Olli MaattaOlli has become a whipping boy of sorts over the past few years among Penguins fans, and I kind of get it. And I also kind of don’t. When he gets beat, it often times looks bad, and when a defenseman looks bad, it stands out in your minds and you never let it go no matter what else happens with that player over the course of a game or season.

But I also thought he was pretty good last season and hasn’t been as bad as his most vocal critics will try to get you to believe.

He doesn’t do anything exceptionally well, and while he has limitations physically he seems to have adjusted his style of play to those limitations. In other words: He knows what he can do, and he knows what he can’t do. He’s a smart player, and he can be a pretty good one.

That said, he struggled over the first two games alongside Jack Johnson and that earned him a spot in the press box for Thursday’s game against Vegas. Given what happened to Justin Schultz’s possession numbers on Thursday when paired next to Johnson (they were bad!) I’m not quite ready to say that it was all Maatta’s fault, either.

But this is where we are, and considering how well Juuso Riikola played in his absence (and the fact the team won 4-2) he might have another game to watch on Saturday.

Matt MurrayThis is just the result of a tough start to the year on the ice and some more bad luck with his health. After giving up 11 goals in his first two games (not all of them being entirely his fault) he was diagnosed with what is already the third concussion of his career. Because of that I actually feel bad about putting him in the “who’s down” section because his health and well being is the primary concern. But, having said that ... he had a shaky start before the injury and that is where the focus here is.

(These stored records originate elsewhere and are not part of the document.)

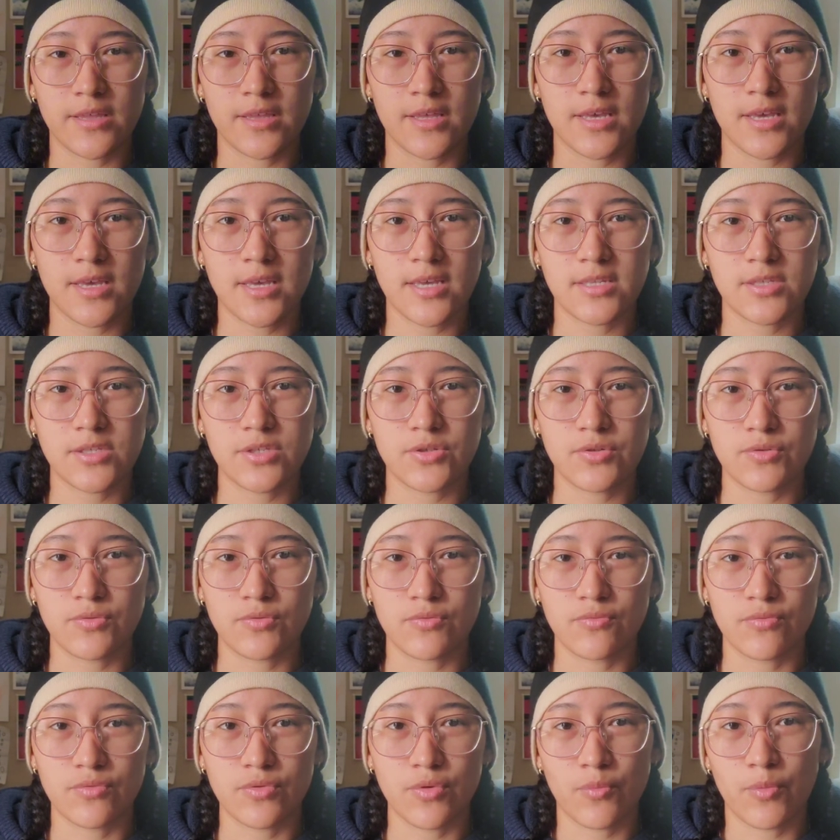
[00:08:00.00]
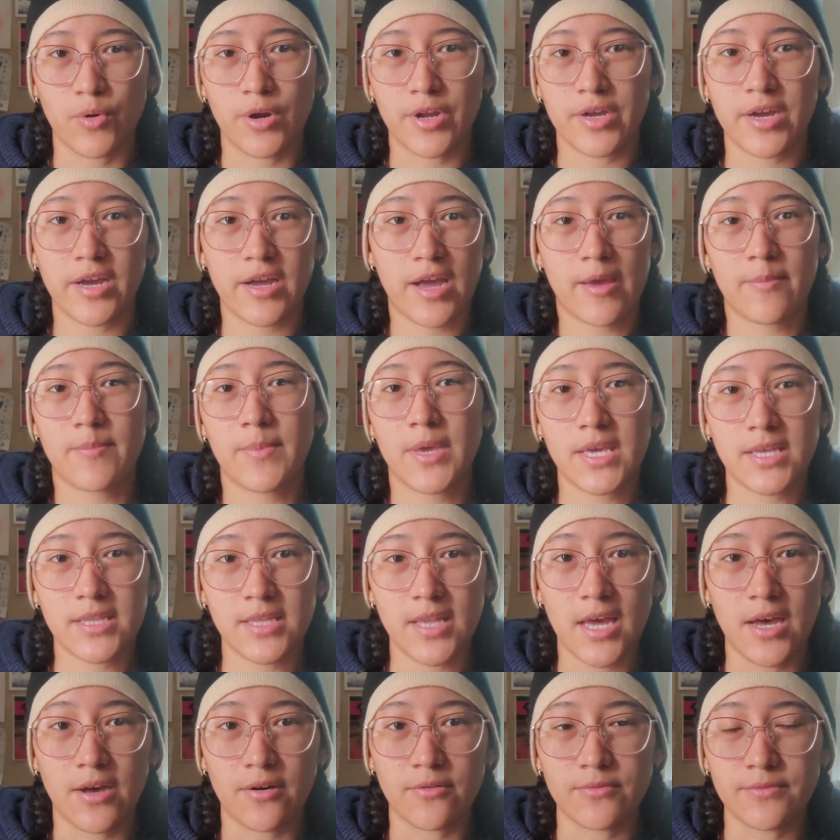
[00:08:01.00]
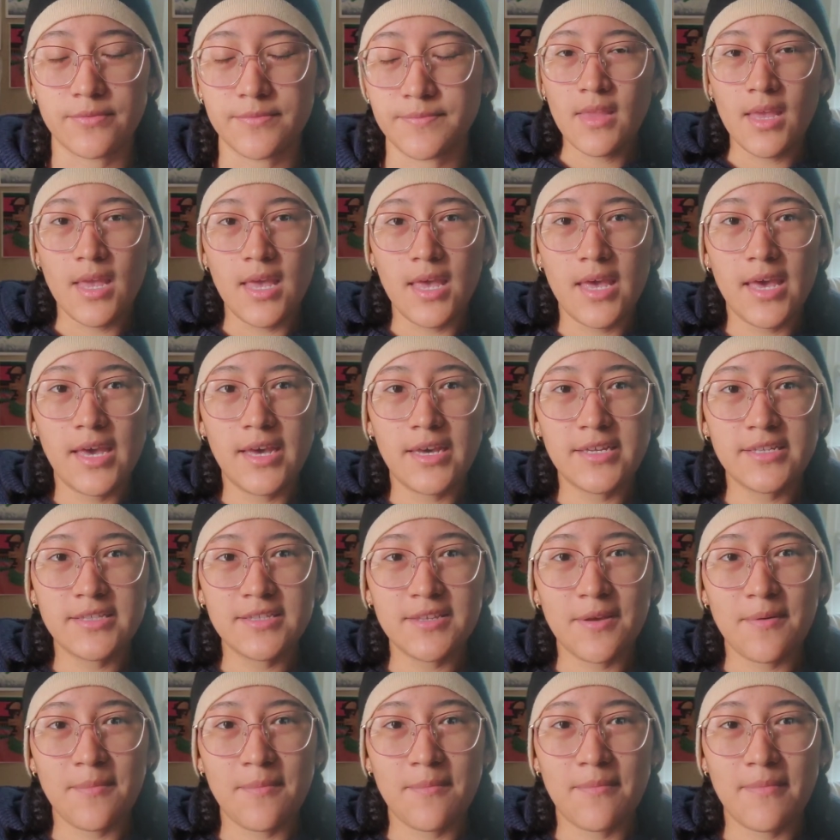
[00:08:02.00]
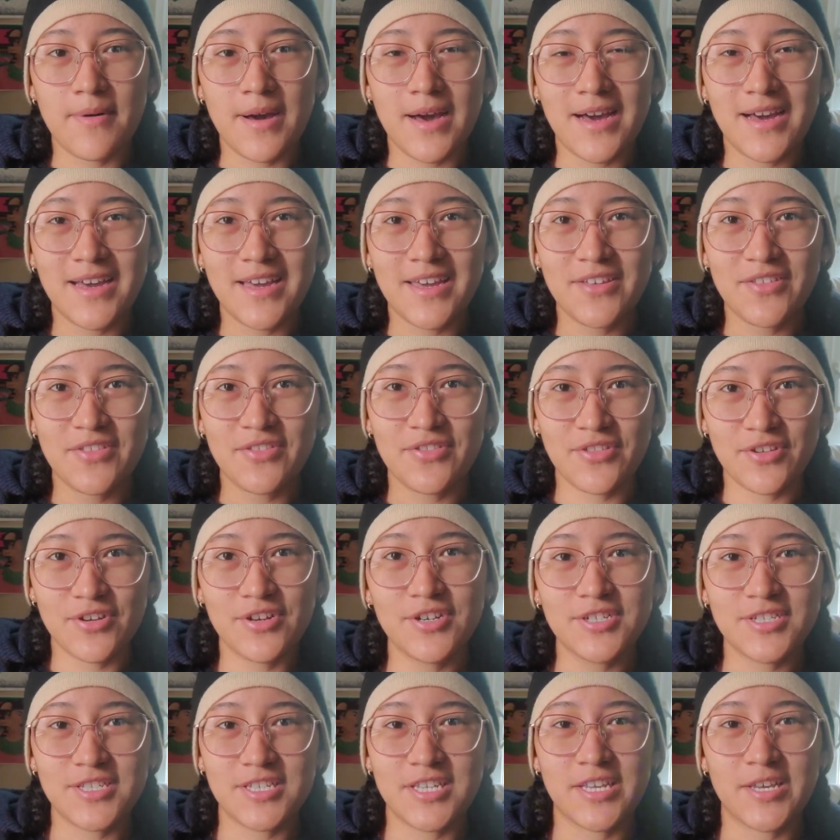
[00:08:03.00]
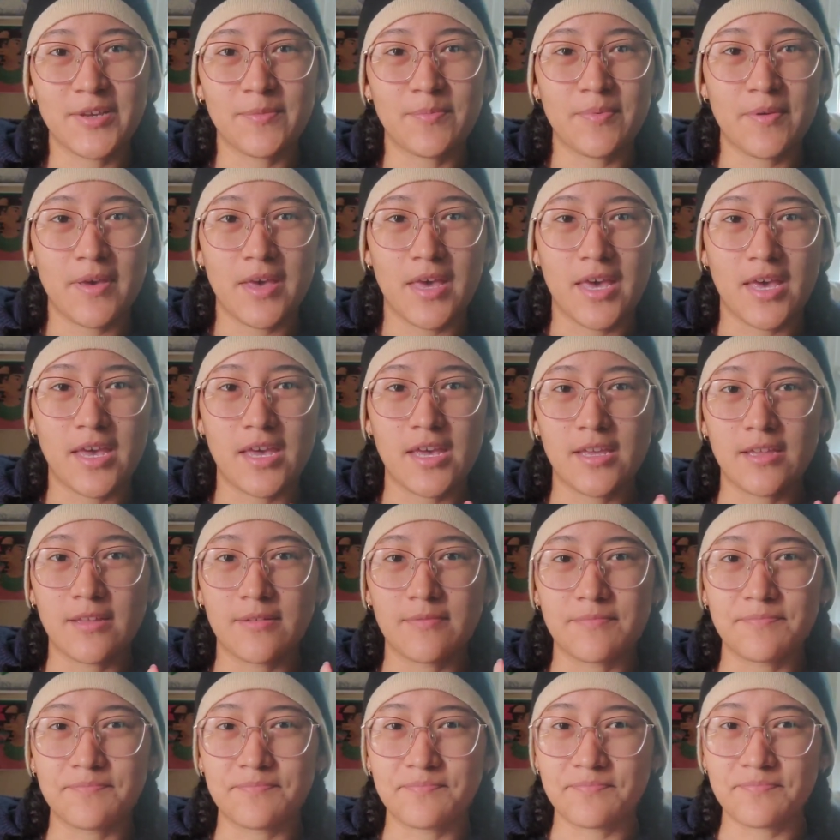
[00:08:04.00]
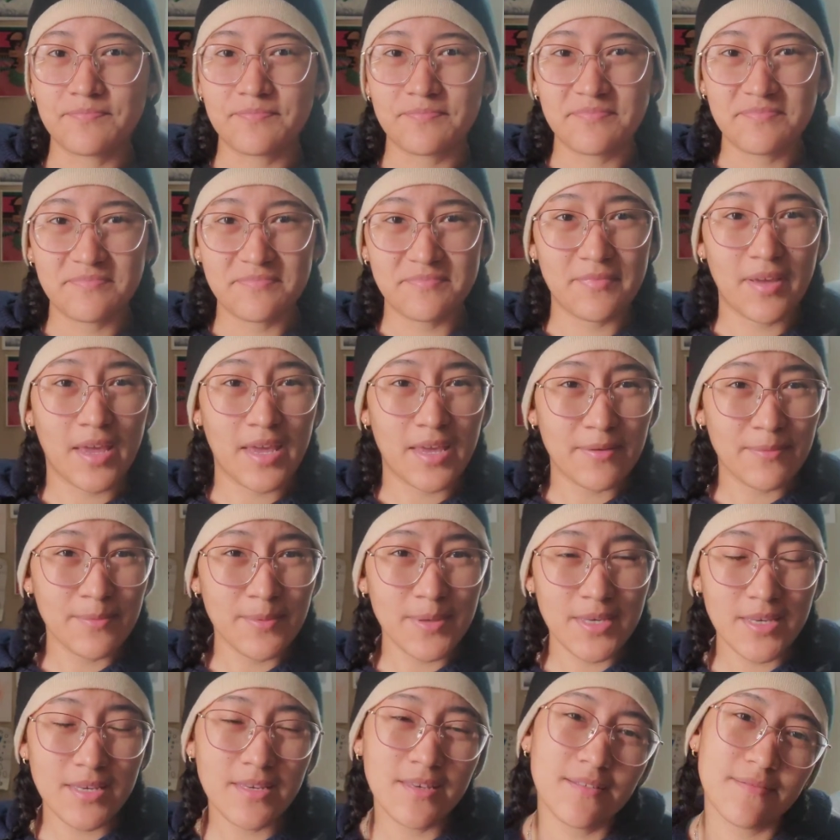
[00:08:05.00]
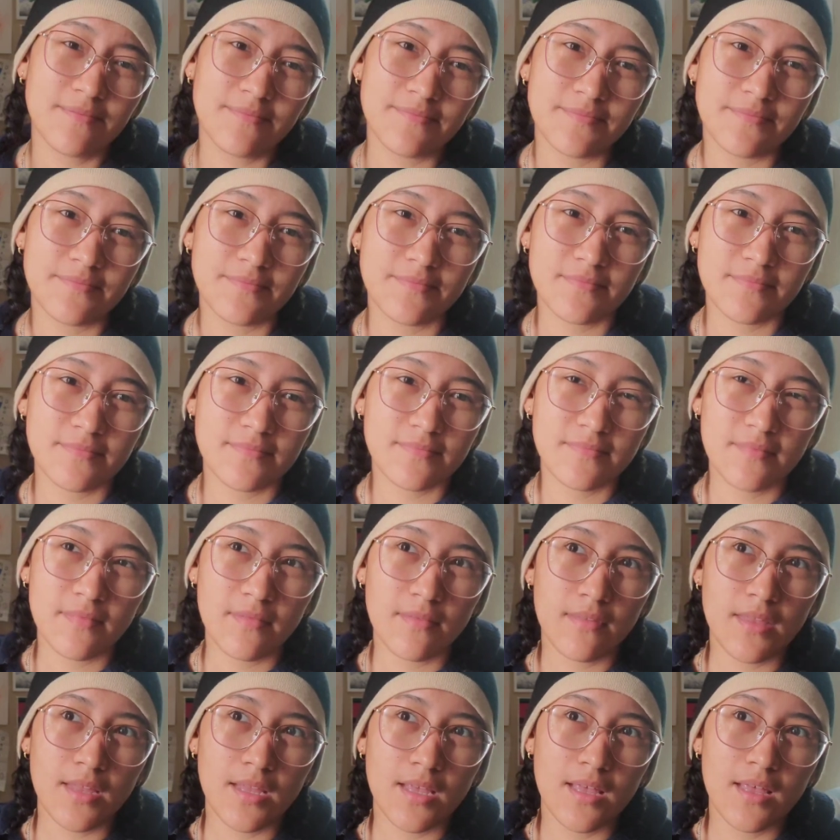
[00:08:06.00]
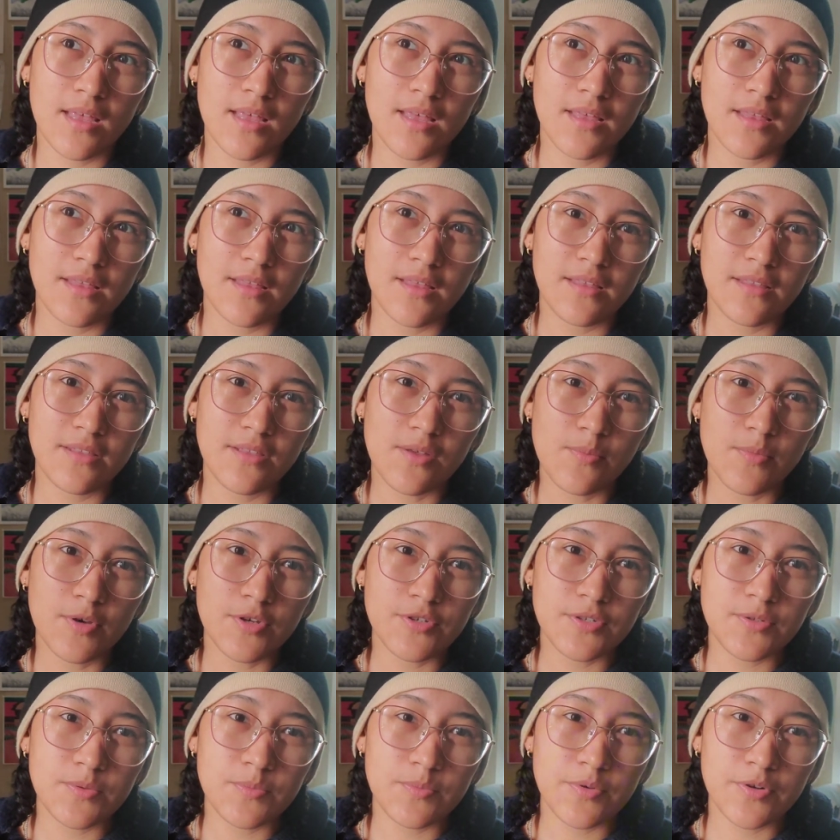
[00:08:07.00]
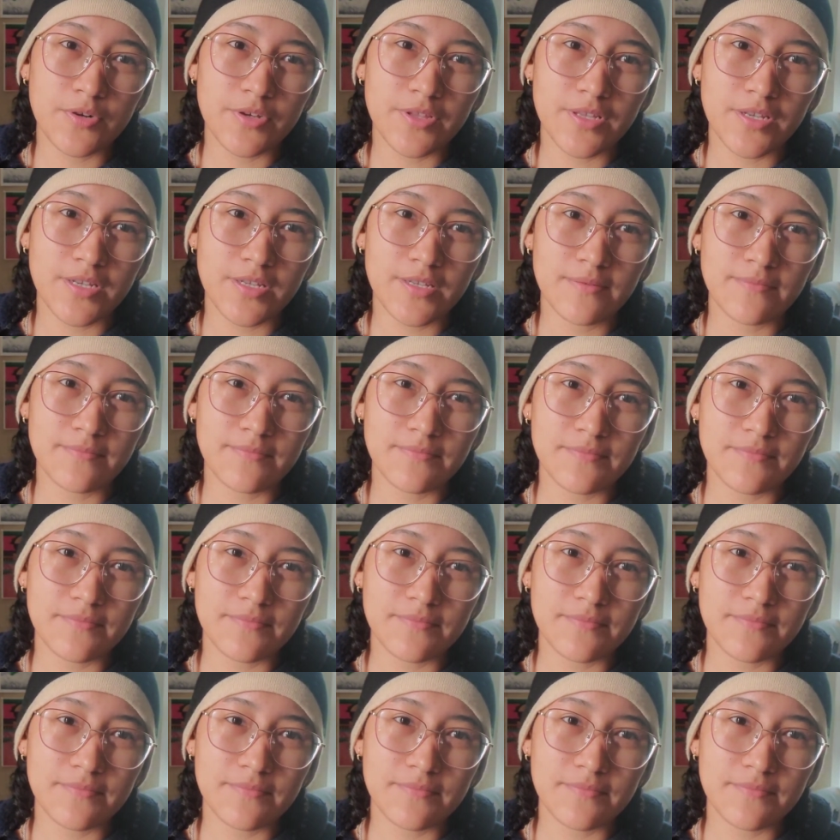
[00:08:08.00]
it into the work I make now. And my third tip, and maybe the most important,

Patric Hornqvist I don’t want to say that Hornqvist has been bad to start the year (because he really hasn’t — he does, after all, have 12 shots on goal through the first three games), but he also hasn’t really been noticeable with just a single point (an assist in the season opener) and a demotion to the third line in the second half of Thursday’s game.

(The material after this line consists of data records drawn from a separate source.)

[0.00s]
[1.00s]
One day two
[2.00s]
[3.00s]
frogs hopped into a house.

Overall, I’m not too worried about Hornqvist because you know what you’re going to get from him: A balls to the wall effort that is going to infuriate every defensemen and goalie in the league, and 20-25 goals at the end of the year.

The fact he’s still getting pucks on the net is also encouraging. He doesn’t have a particularly good shot, but he’s always been a volume shooter that gets his goals because he throws everything he can at the net and parks himself right on top of the blue paint. Eventually one of those shots will go his way, or he will get a deflection or bang in a rebound, or puck will bounce in off of his butt.

The goals will come. He just hasn’t been all that noticeable to these eyes ... yet. That will change.